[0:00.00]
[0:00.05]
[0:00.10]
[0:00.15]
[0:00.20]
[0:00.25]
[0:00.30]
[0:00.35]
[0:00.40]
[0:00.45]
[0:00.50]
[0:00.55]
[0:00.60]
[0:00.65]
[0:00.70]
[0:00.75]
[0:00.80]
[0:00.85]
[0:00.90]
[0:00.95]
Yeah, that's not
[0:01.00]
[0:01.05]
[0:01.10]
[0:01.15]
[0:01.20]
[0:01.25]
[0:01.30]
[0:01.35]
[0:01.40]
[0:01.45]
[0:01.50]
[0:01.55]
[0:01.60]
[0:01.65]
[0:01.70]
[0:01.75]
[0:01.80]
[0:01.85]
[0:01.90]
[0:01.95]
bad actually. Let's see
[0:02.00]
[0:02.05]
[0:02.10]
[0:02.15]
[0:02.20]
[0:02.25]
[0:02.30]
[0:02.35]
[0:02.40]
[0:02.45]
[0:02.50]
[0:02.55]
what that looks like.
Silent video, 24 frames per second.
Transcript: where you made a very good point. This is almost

==

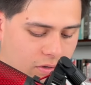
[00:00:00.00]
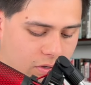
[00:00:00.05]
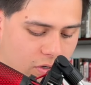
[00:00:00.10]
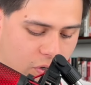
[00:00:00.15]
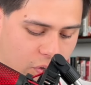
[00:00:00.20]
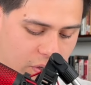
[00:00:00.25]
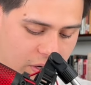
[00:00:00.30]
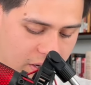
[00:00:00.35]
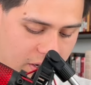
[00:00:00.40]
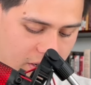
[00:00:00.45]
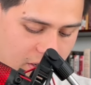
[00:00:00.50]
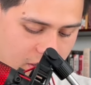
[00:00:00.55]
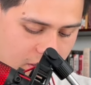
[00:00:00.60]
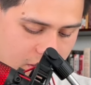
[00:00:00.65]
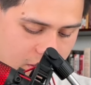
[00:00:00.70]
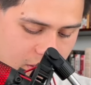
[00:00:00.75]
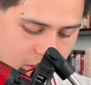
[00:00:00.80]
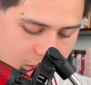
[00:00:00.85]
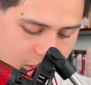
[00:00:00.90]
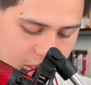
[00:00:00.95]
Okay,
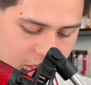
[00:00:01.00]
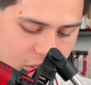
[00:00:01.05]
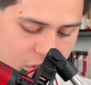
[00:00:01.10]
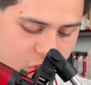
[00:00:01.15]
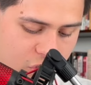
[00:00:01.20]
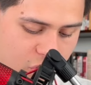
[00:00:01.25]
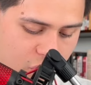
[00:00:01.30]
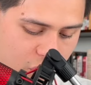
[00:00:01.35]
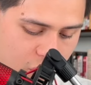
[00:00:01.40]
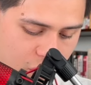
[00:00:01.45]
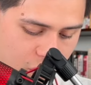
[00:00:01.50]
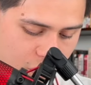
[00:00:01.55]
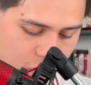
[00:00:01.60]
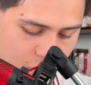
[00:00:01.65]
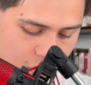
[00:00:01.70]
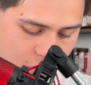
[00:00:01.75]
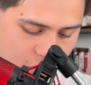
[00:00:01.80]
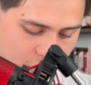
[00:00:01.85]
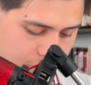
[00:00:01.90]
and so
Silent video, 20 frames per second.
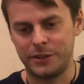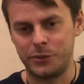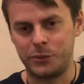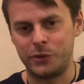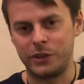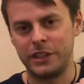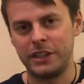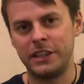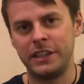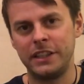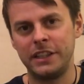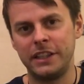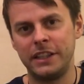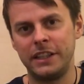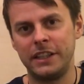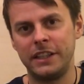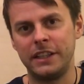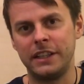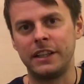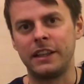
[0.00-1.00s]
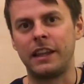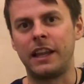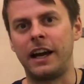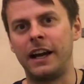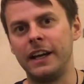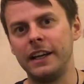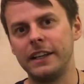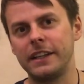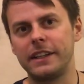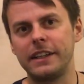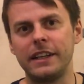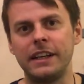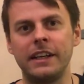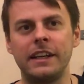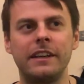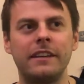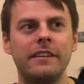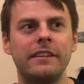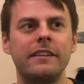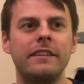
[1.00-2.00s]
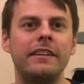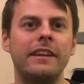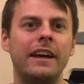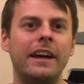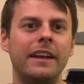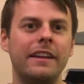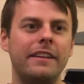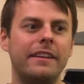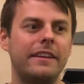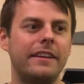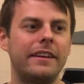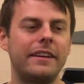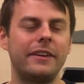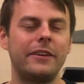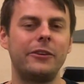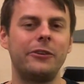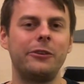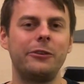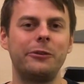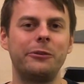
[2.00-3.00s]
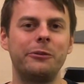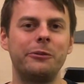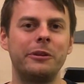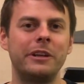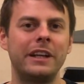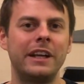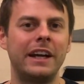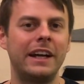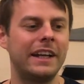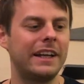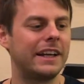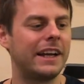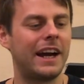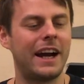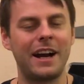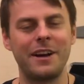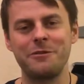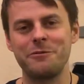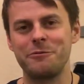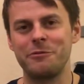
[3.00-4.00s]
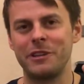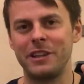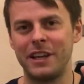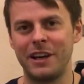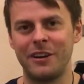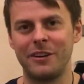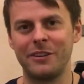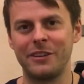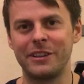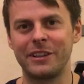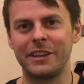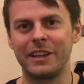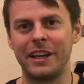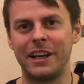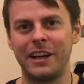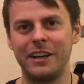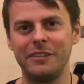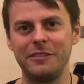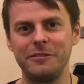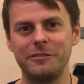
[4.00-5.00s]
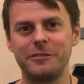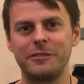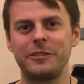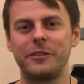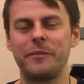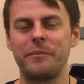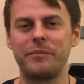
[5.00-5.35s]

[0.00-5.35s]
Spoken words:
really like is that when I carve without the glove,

Work to be completed: State how many lines of the entries include the string "second", with nothing besides the number.

Solution: 2